Wednesday 20 September 2017

The Bright Hour: A Memoir of Living and Dying



I am cheered with the moist, warm, glittering, budding and melodious hour that takes down the narrow walls of my soul and extends its pulsations and life to the very horizon. That is morning; to cease for a bright hour to be a prisoner of this sickly body and to become as large as the World. Ralph Waldo Emerson, 1838
Author Nina Riggs doesn't quote Ralph Waldo Emerson arbitrarily: she is the poet's great-great-great-granddaughter, and his legacy hovered over her life. And although Riggs had previously published a volume of her own poetry, it is here in her memoir, The Bright Hour, that Riggs exhibits her inheritance of that literary legacy: because, boy, can she write. Begun upon receiving a terminal cancer diagnosis, The Bright Hour is not so much a narrative of a death, but of a life: this book crackles with life and living, and it made me laugh out loud, and it made me cry, and it made me grateful that someone with such a gift for writing took the time to record her final months.

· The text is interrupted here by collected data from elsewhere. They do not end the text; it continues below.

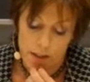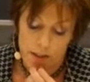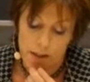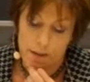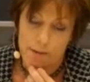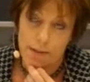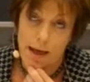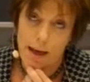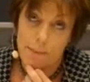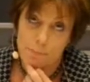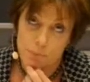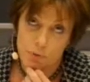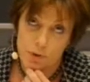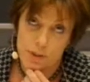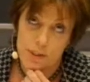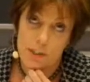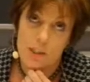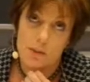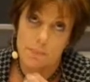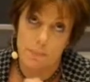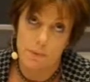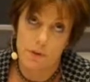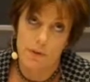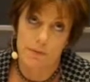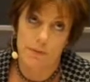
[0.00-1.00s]
That
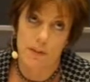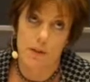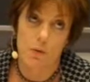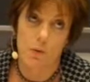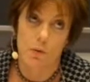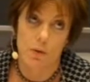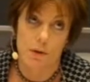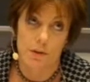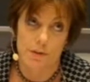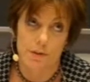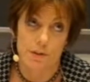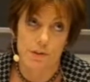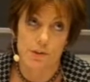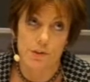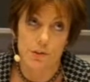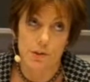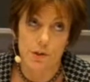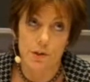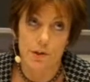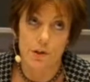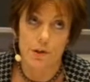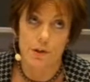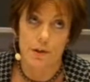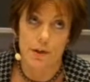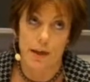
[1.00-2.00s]
principle of equal
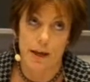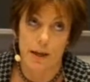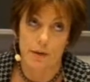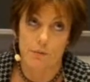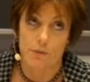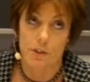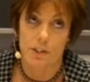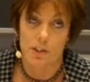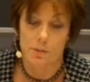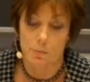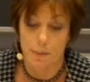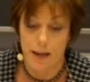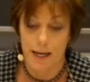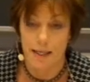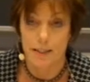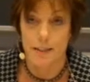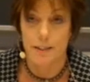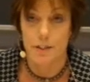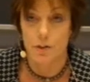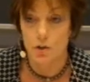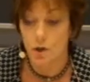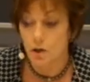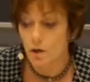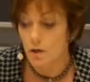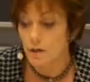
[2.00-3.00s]
concern and respect
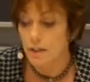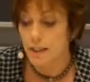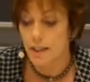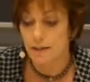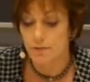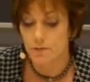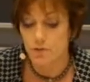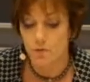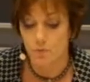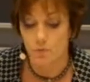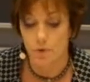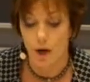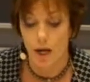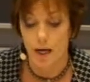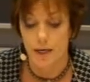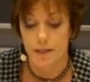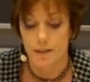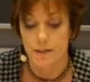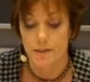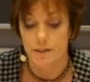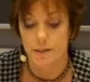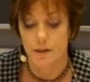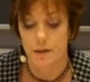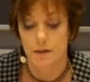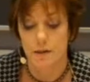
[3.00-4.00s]
in turn gives
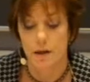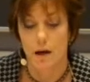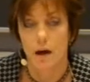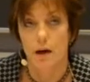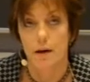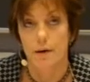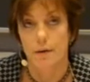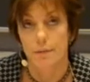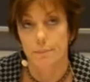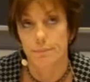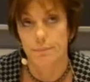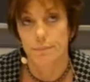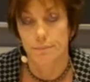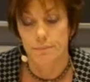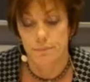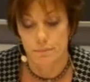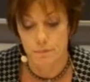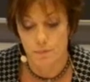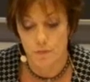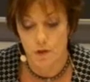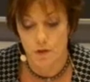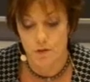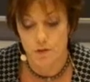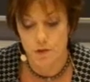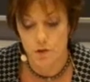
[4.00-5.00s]
rise
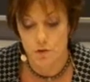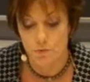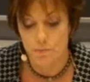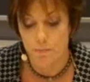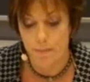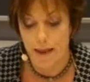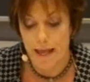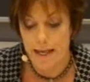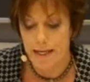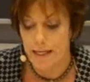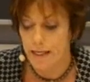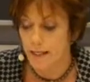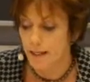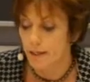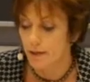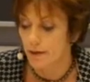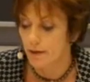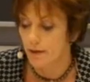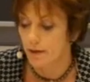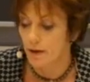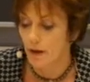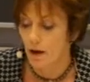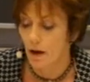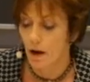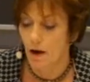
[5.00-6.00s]
to many
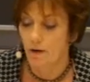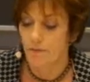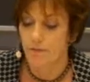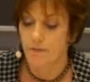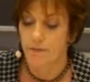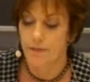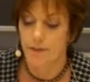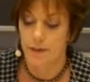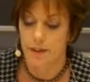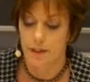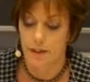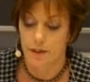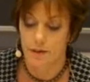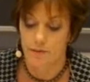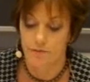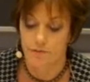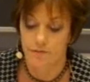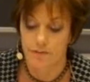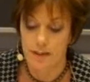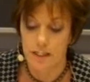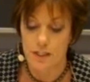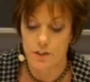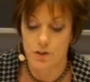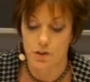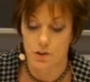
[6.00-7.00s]
of the
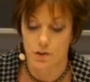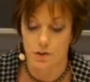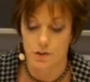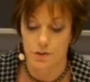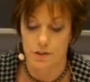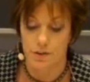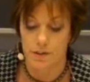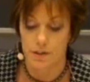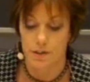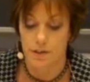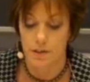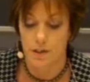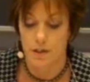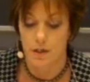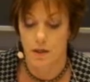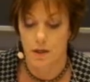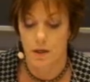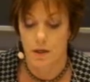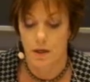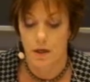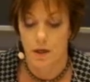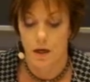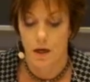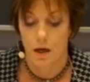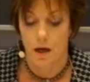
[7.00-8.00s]
features
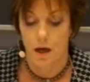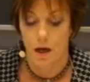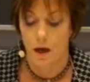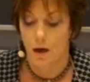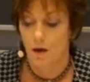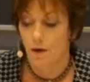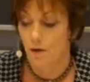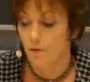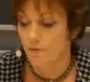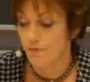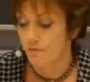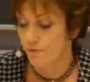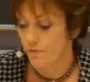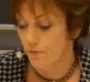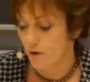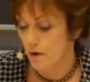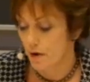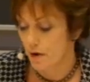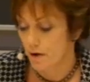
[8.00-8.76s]
of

“Dying isn't the end of the world,” my mother used to joke after she was diagnosed as terminal. I never really understood what she meant, until the day I suddenly did – a few months after she died – when, at age thirty-eight, the breast cancer I'd been in treatment for became metastatic and incurable. There are so many things that are worse than death: old grudges, a lack of self-awareness, severe constipation, no sense of humor, the grimace on your husband's face as he empties your surgical drain into the measuring cup.

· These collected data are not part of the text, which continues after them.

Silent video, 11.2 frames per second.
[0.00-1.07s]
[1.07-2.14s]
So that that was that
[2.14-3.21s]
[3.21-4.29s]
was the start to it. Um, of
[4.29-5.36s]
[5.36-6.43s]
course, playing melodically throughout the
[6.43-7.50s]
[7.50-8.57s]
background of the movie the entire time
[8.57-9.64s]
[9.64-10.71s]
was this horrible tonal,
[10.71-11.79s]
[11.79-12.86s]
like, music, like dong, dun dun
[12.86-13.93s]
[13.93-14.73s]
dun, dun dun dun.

So, just as Riggs was informed that she had one small spot of cancer on her breast, her mother's long fight against multiple myeloma was entering its final stages. And this dichotomy of experience made for poignant storytelling: Riggs, weakened from chemo but trying to help the mother who desperately wanted to be helping her; Riggs experiencing the loss of her mother and knowing that this kind of loss will be even harder for her own two young sons to understand; to bear. In writing about her mother's death, Riggs captured her life as well: we learn of her parents' early lives and courtship; learn of their quirks and strengths. And ultimately, Riggs captures her mother's end:
Something I didn't expect: She didn't leave all at once. And I don't really mean that in an esoteric way at all. At first she was present, even though she was lifeless. But every time I would go into or out of her room, I would come back to something newly less “there”. The way her fingers were curled on her chest (those softest, most delicate hands – my earliest memory), her lips, the color of her skin. By Sunday morning it was her eyes – they'd changed to a vinyl-looking film; they were not hers at all.
And in writing about her own impending death, Riggs captures her own life: In what seems so few scenes, the reader gets a rich picture of Riggs' childhood and relationships with her family; her marriage and children; her large network of friends (one of whom is fighting a cancer battle of her own and shares snarky texts with Riggs about the “casserole bitches” and their failed good intentions). The Bright Hour is suffused with so much life and laughter, and optimistic treatment plans, that even knowing where the book is going, the suddenly terminal diagnosis is devastating to read:
A stream of doctors after that – one, a radiation resident I have come to know, crouching down at eye level with me, gripping my hand and not pushing away her tears. Then a surgeon. Then a neurologist. Then Dr. Rosenblum standing over me with the face of a mother whose daughter is very late for curfew. She keeps patting my hair: “How could this have happened? I am so, so sorry.” John's eyes from the visitor chair reflect my own face back to me again and again: Wait, what? We keep asking each other, What?
Told as a series of short essays – from a few paragraphs to a few pages – Riggs quotes often from both Emerson and Michel de Montaigne (the man certainly had a lot to say about death), and she also makes mention of quite a few other books that I have enjoyed: When Breath Becomes AirBeing MortalH is for HawkPilgrim at Tinker Creek. The stories did both make me cry (Riggs' husband putting his hand on her back at four in the morning and whispering, “I'm so afraid I can't breathe”) and made me laugh (Riggs' husband insisting they can't call their new puppy “Montaigne” because, “We're not assholes”), and throughout, I simply loved Riggs' voice and craft.

At one point Riggs remembers someone telling her that living with a terminal diagnosis is like walking a tightrope over a crevice filled with craggy, pointed rocks. Not living under a terminal diagnosis is like walking that same tightrope, over the same dangers, but they're obscured by fog. The Bright Hour is a gift from a writer who saw the crevice, the craggy rocks, and had the skill to capture the experience.